EXERCISE GOAL
Please retype the entries below word for word, passing over every picture.

Source data:

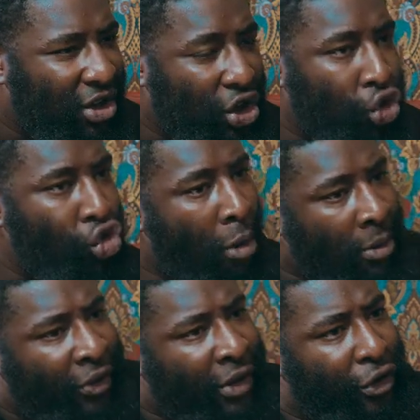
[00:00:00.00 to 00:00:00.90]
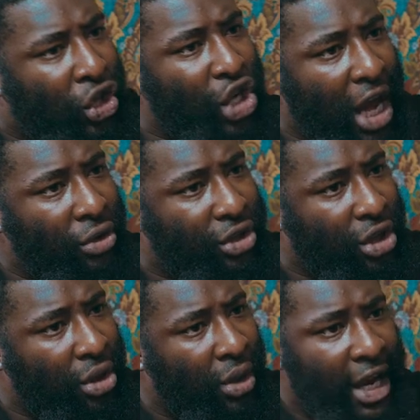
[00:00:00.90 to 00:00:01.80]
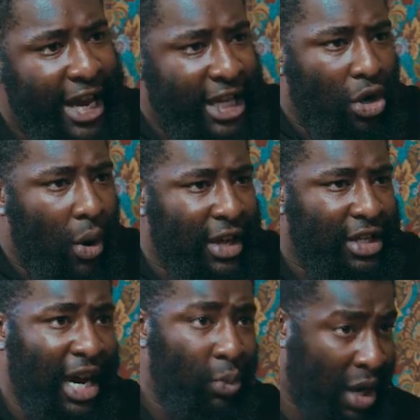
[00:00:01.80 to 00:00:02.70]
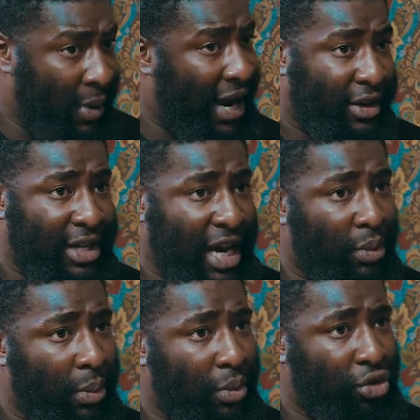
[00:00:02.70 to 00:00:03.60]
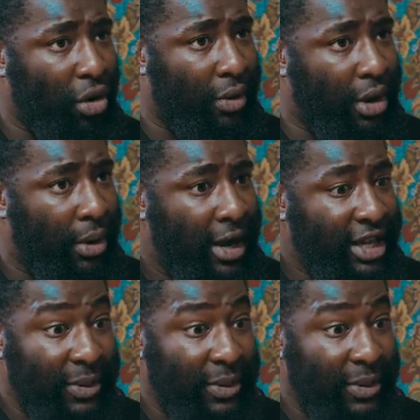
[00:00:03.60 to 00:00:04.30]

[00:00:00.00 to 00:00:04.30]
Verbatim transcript: Because the normal thing for a child to do is go outside. We went outside when we was growing up.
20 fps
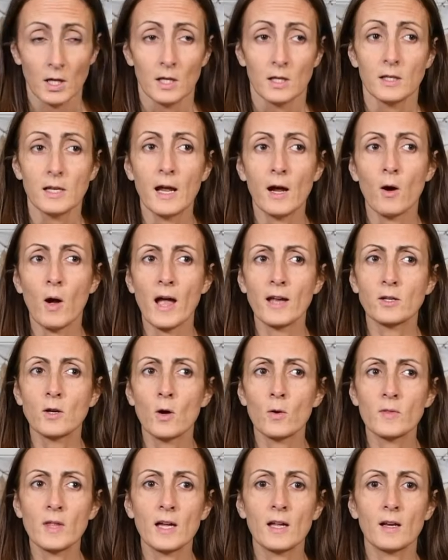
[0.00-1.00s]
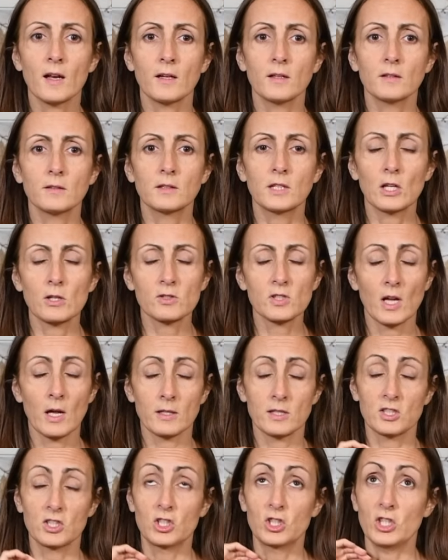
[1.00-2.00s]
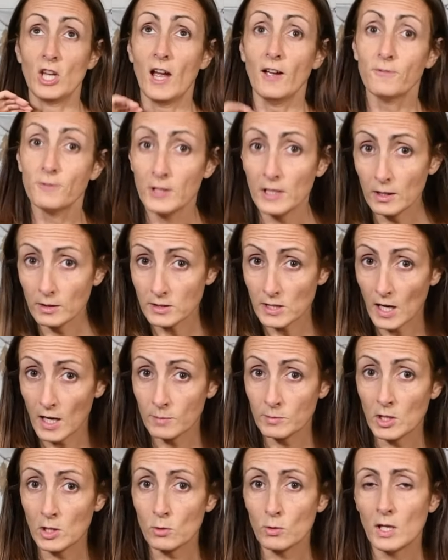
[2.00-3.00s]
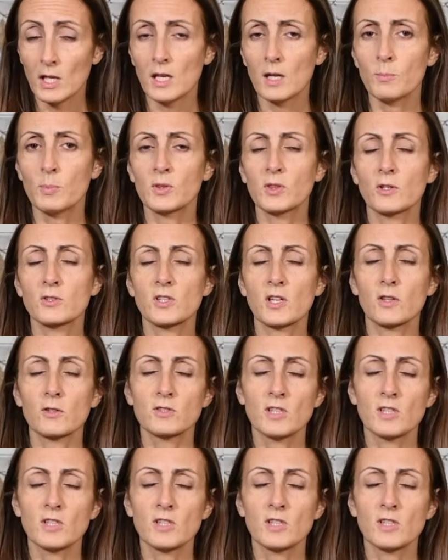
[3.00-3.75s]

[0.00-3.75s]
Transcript: Now, I know that there's a definite time that you hit it, but there's other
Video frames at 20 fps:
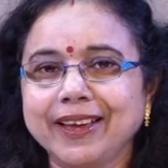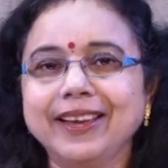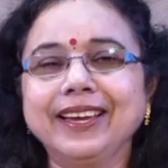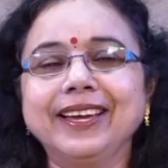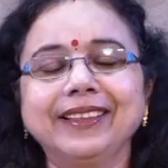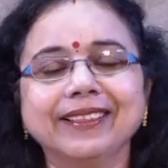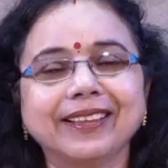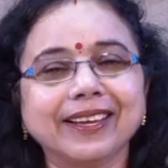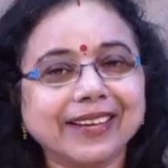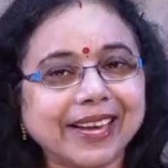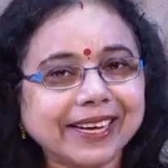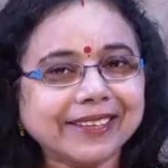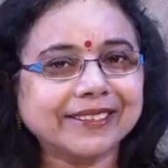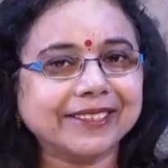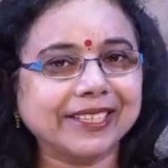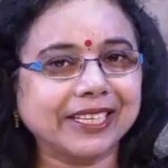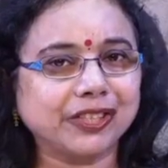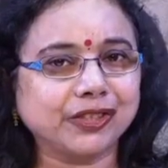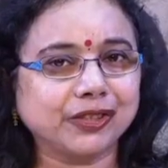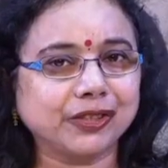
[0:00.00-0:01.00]
In the next
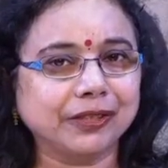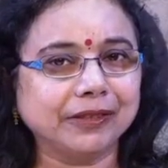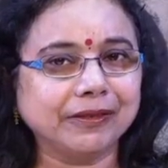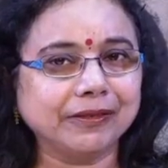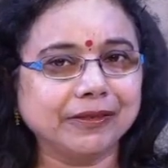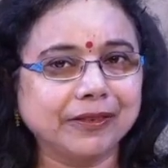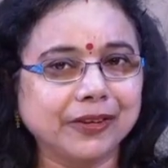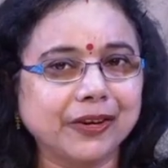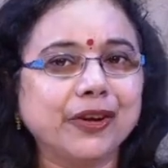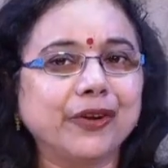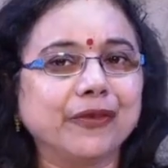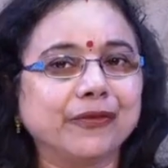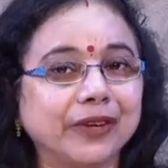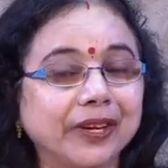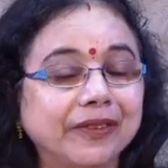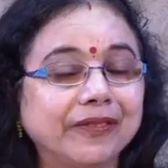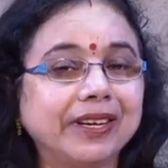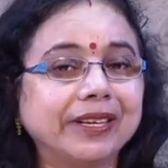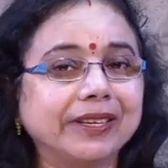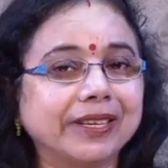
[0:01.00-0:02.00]
session,
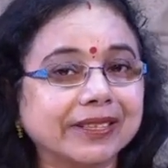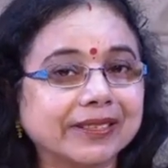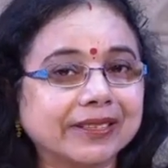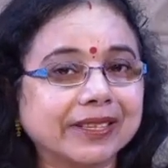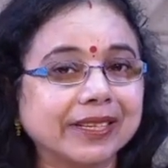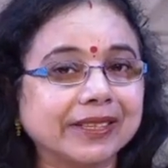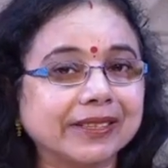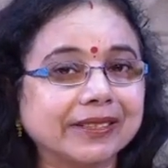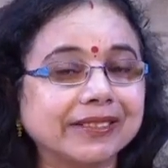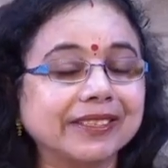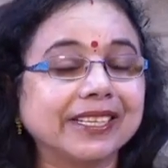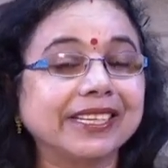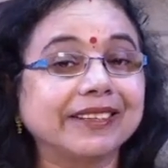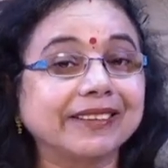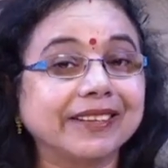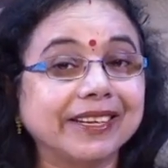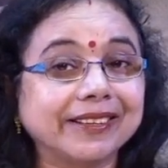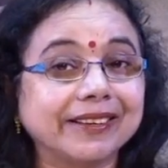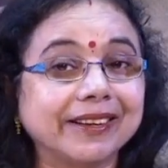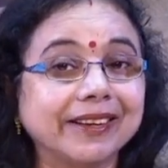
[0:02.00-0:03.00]
we will discuss in
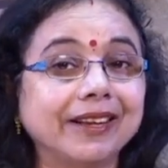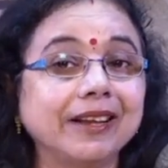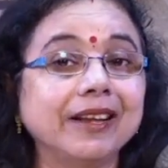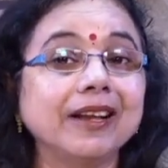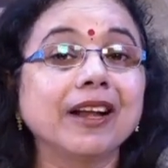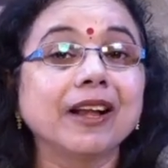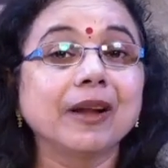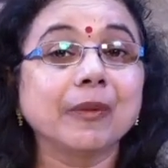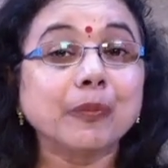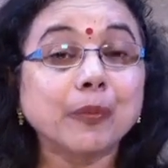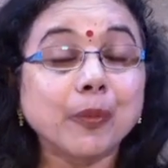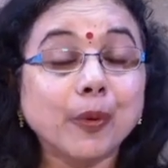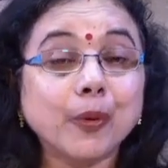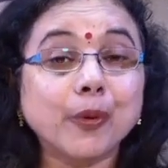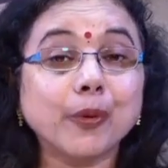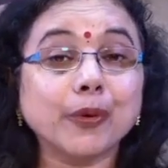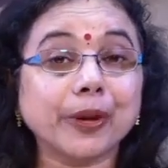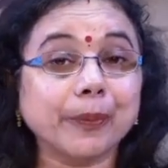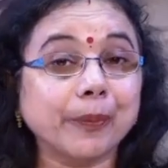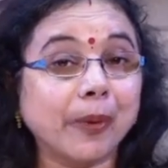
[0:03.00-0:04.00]
detail
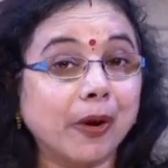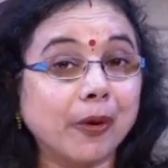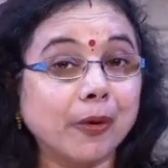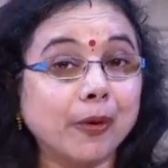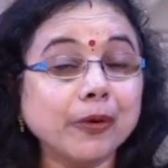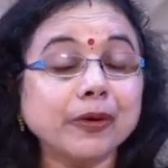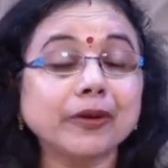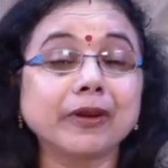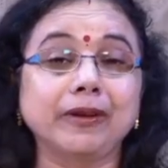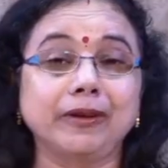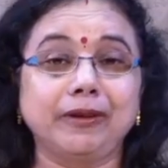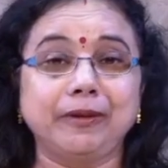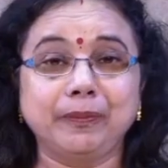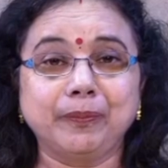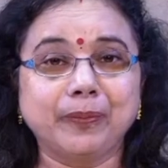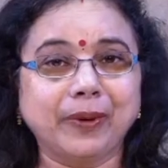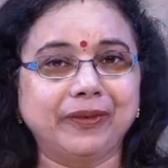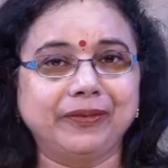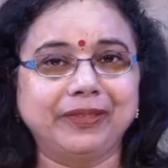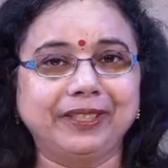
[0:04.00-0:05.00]
more about
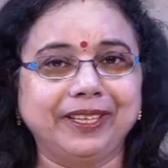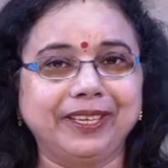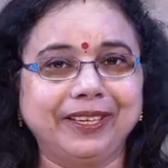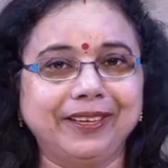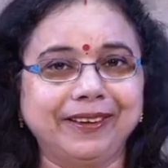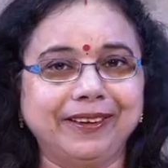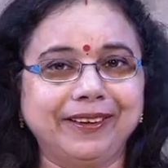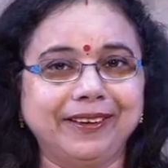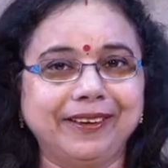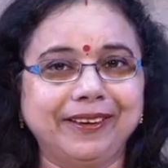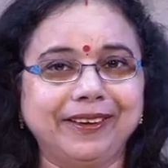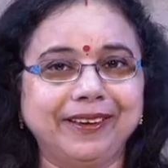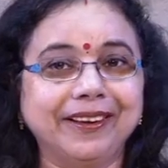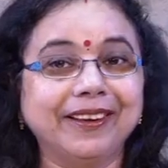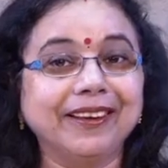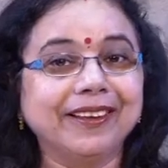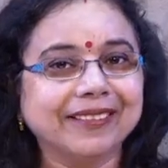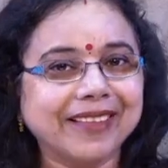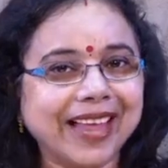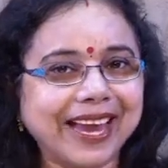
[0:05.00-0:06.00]
poverty.
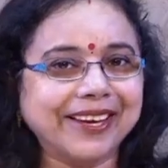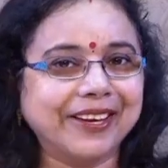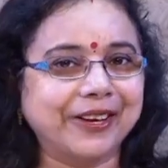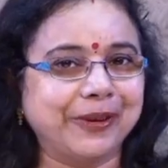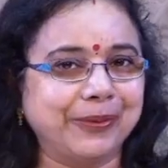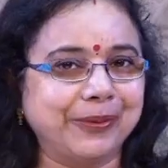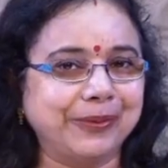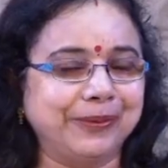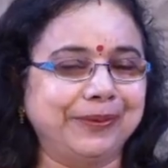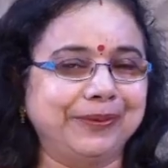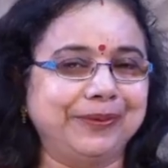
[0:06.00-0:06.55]
Thank you.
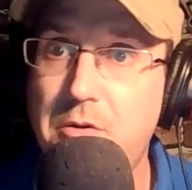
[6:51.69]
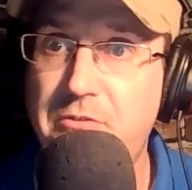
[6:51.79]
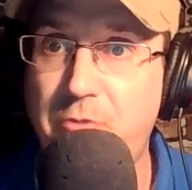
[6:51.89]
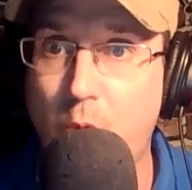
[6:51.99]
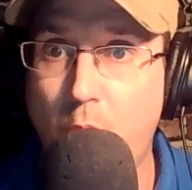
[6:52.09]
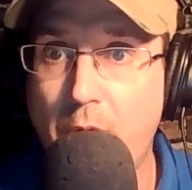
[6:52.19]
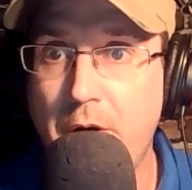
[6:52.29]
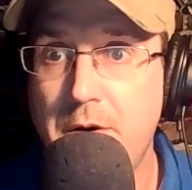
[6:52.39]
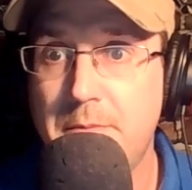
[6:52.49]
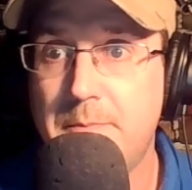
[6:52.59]

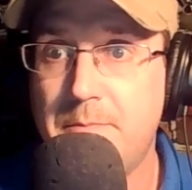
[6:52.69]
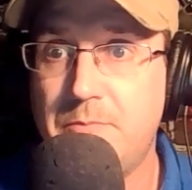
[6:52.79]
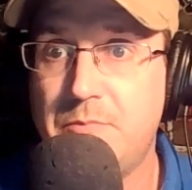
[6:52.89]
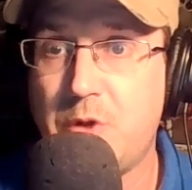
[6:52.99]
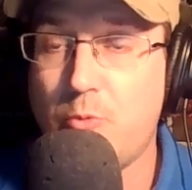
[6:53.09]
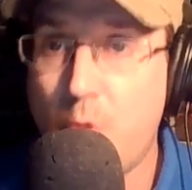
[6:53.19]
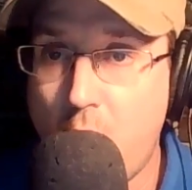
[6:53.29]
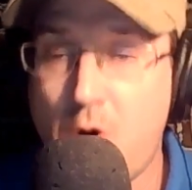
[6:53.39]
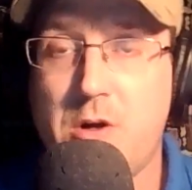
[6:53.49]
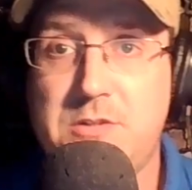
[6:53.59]
for the
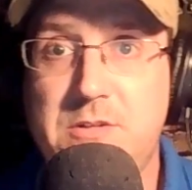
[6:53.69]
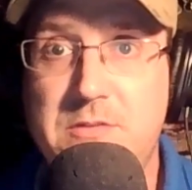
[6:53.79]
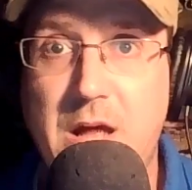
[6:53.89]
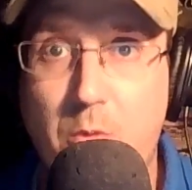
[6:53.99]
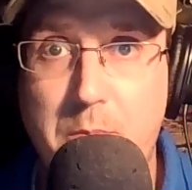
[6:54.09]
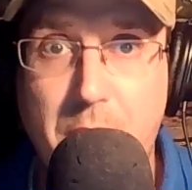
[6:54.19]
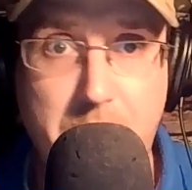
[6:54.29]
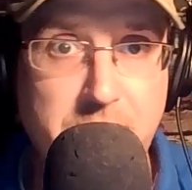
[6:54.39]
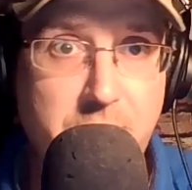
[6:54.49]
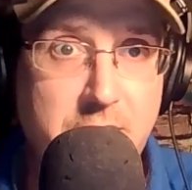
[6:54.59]
wrongs that were
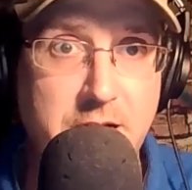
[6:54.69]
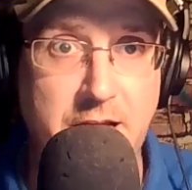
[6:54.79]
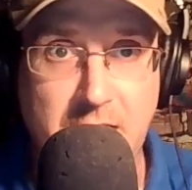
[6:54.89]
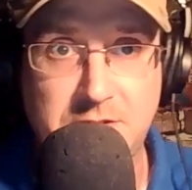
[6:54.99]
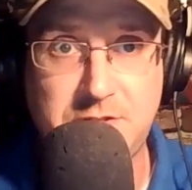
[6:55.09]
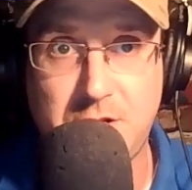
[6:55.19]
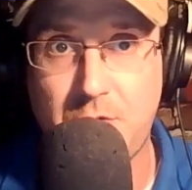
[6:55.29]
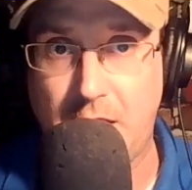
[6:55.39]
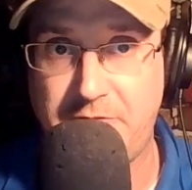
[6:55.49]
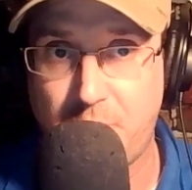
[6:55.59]
perpetrated against you
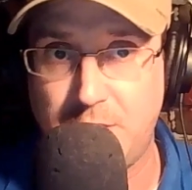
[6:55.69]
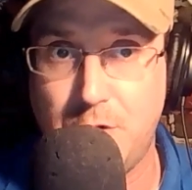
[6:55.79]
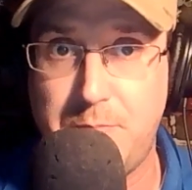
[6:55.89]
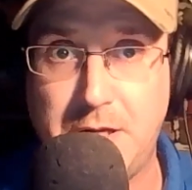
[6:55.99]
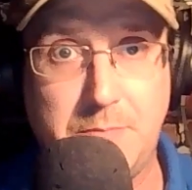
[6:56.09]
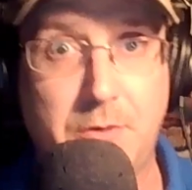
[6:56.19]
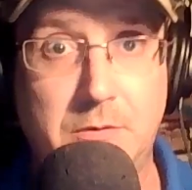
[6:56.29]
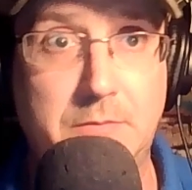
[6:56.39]
and for your people?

SOLUTION FOR THIS TASK
[00:00:00.00 to 00:00:00.90]
[00:00:00.90 to 00:00:01.80]
[00:00:01.80 to 00:00:02.70]
[00:00:02.70 to 00:00:03.60]
[00:00:03.60 to 00:00:04.30]

[00:00:00.00 to 00:00:04.30]
Verbatim transcript: Because the normal thing for a child to do is go outside. We went outside when we was growing up.
20 fps
[0.00-1.00s]
[1.00-2.00s]
[2.00-3.00s]
[3.00-3.75s]

[0.00-3.75s]
Transcript: Now, I know that there's a definite time that you hit it, but there's other
Video frames at 20 fps:
[0:00.00-0:01.00]
In the next
[0:01.00-0:02.00]
session,
[0:02.00-0:03.00]
we will discuss in
[0:03.00-0:04.00]
detail
[0:04.00-0:05.00]
more about
[0:05.00-0:06.00]
poverty.
[0:06.00-0:06.55]
Thank you.
[6:51.69]
[6:51.79]
[6:51.89]
[6:51.99]
[6:52.09]
[6:52.19]
[6:52.29]
[6:52.39]
[6:52.49]
[6:52.59]

[6:52.69]
[6:52.79]
[6:52.89]
[6:52.99]
[6:53.09]
[6:53.19]
[6:53.29]
[6:53.39]
[6:53.49]
[6:53.59]
for the
[6:53.69]
[6:53.79]
[6:53.89]
[6:53.99]
[6:54.09]
[6:54.19]
[6:54.29]
[6:54.39]
[6:54.49]
[6:54.59]
wrongs that were
[6:54.69]
[6:54.79]
[6:54.89]
[6:54.99]
[6:55.09]
[6:55.19]
[6:55.29]
[6:55.39]
[6:55.49]
[6:55.59]
perpetrated against you
[6:55.69]
[6:55.79]
[6:55.89]
[6:55.99]
[6:56.09]
[6:56.19]
[6:56.29]
[6:56.39]
and for your people?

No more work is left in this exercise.